> Task statement
Begin at the line that has "The speaker talks in Bengali.", stop after the line that has "(6.30 s to 7.20 s)", and print exactly those lines from the records below, without any pictures.

> Excerpted data
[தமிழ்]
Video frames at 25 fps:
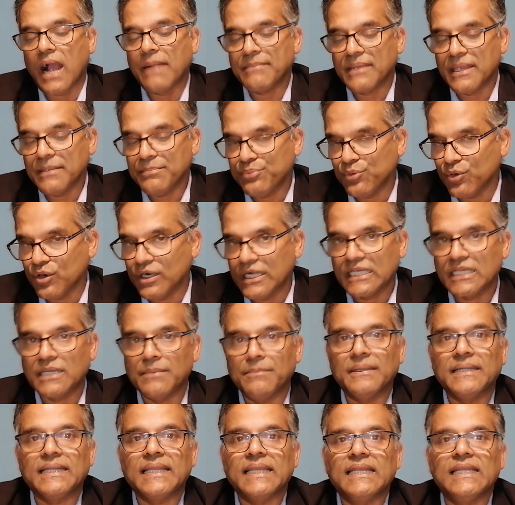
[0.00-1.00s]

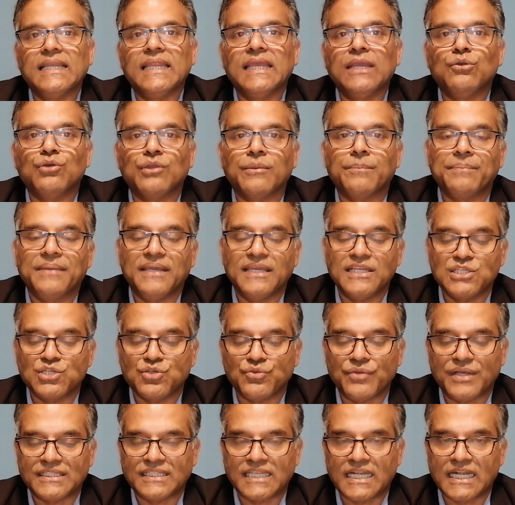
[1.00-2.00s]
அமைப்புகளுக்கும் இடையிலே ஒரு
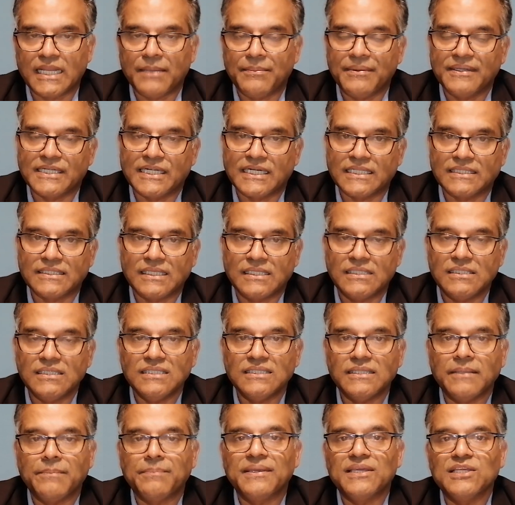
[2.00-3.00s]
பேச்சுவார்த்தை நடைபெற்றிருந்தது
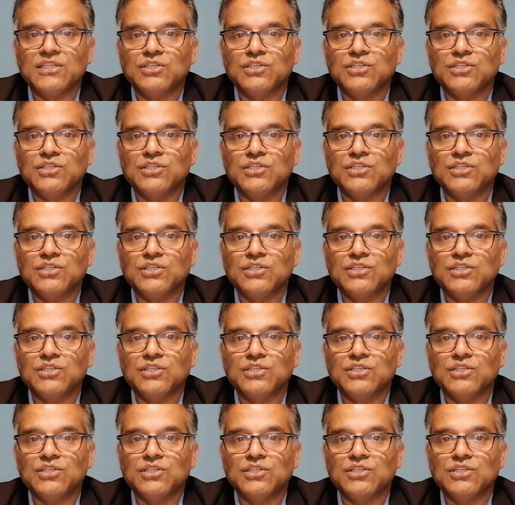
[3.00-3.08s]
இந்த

--

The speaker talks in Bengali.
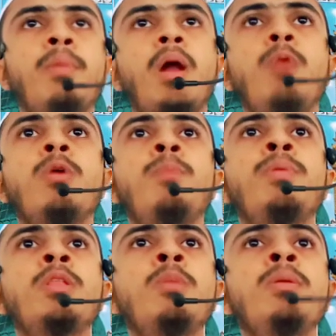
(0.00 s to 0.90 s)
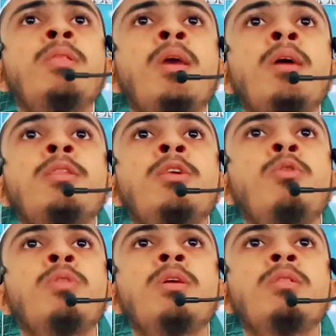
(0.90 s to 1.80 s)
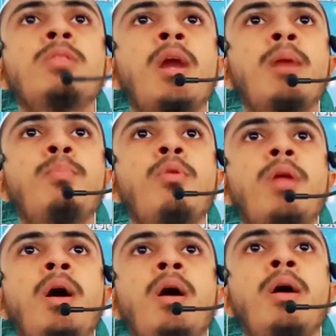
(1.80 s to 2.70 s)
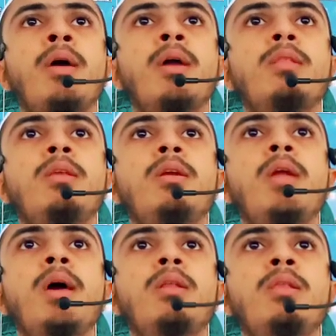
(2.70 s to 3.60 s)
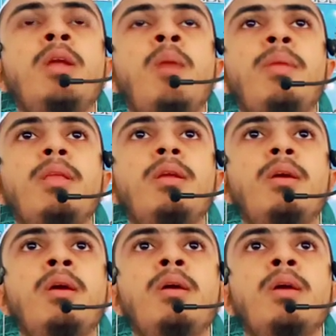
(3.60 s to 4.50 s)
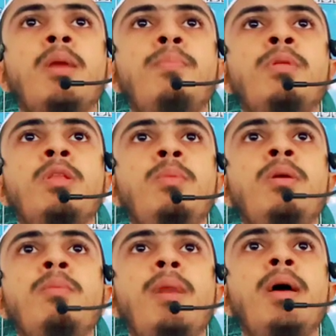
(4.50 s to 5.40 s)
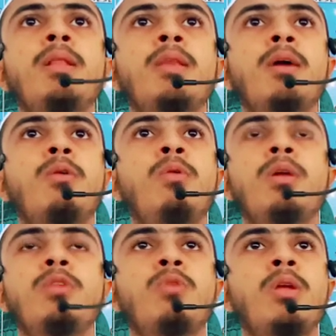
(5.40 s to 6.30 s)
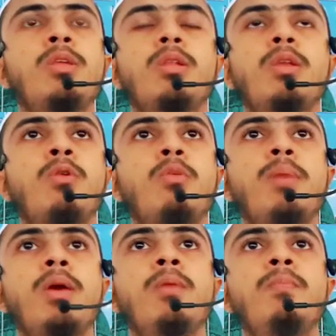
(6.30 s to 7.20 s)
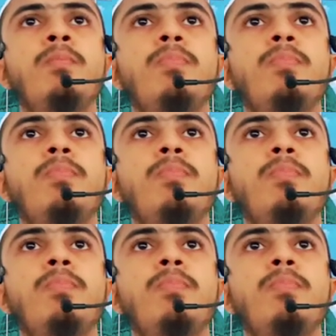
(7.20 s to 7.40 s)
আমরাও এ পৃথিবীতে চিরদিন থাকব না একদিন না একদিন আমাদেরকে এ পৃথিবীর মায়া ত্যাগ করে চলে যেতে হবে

> Output of the exercise
The speaker talks in Bengali.
(0.00 s to 0.90 s)
(0.90 s to 1.80 s)
(1.80 s to 2.70 s)
(2.70 s to 3.60 s)
(3.60 s to 4.50 s)
(4.50 s to 5.40 s)
(5.40 s to 6.30 s)
(6.30 s to 7.20 s)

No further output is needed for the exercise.